WHAT YOU ARE ASKED TO DO.
Exact copy, no pictures: return all the records as they stand.

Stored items
-=-=-

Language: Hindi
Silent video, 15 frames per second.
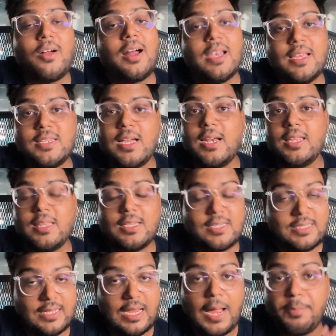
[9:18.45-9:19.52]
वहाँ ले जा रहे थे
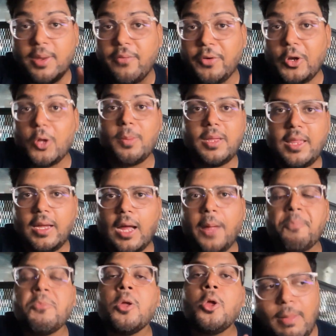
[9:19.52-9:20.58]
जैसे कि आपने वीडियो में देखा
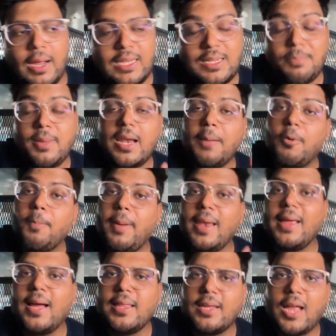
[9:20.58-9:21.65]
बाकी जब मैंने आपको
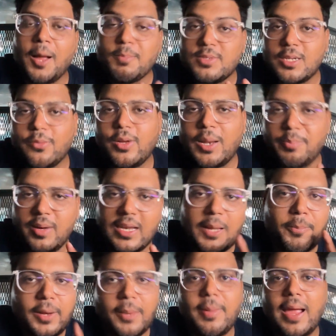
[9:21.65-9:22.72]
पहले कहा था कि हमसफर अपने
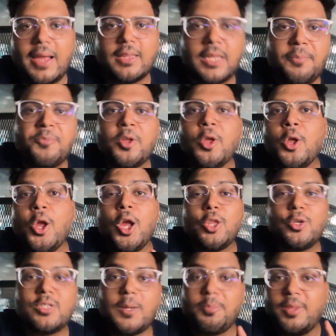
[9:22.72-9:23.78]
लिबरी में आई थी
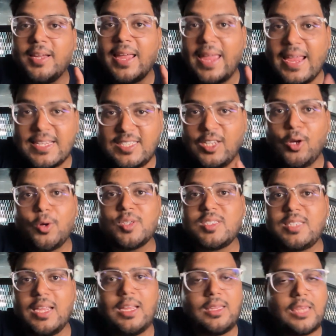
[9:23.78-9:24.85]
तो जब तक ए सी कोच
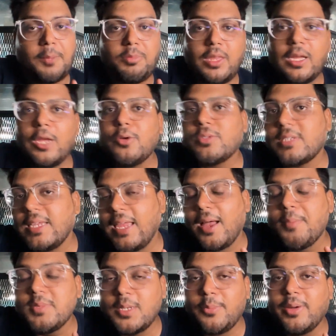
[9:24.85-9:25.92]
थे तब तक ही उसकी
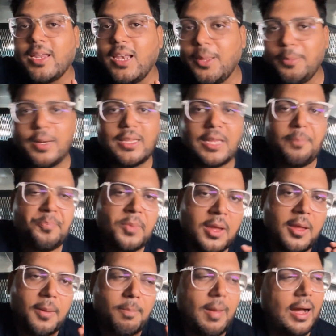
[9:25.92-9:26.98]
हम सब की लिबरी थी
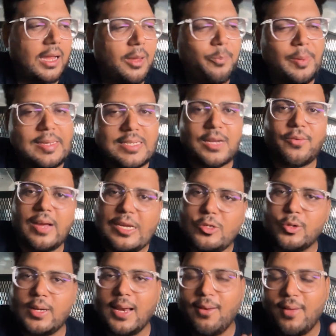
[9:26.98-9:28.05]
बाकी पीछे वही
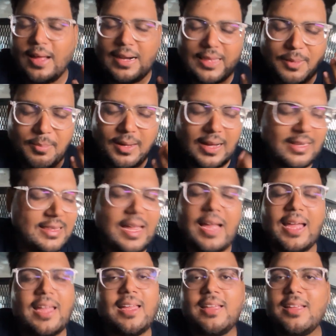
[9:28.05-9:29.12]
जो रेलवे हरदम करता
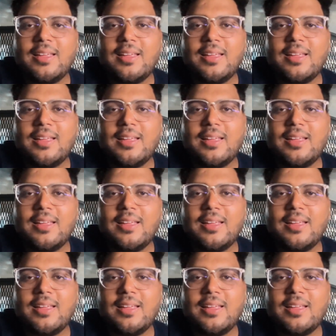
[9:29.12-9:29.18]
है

-=-=-

OUTPUT.
Language: Hindi
Silent video, 15 frames per second.
[9:18.45-9:19.52]
वहाँ ले जा रहे थे
[9:19.52-9:20.58]
जैसे कि आपने वीडियो में देखा
[9:20.58-9:21.65]
बाकी जब मैंने आपको
[9:21.65-9:22.72]
पहले कहा था कि हमसफर अपने
[9:22.72-9:23.78]
लिबरी में आई थी
[9:23.78-9:24.85]
तो जब तक ए सी कोच
[9:24.85-9:25.92]
थे तब तक ही उसकी
[9:25.92-9:26.98]
हम सब की लिबरी थी
[9:26.98-9:28.05]
बाकी पीछे वही
[9:28.05-9:29.12]
जो रेलवे हरदम करता
[9:29.12-9:29.18]
है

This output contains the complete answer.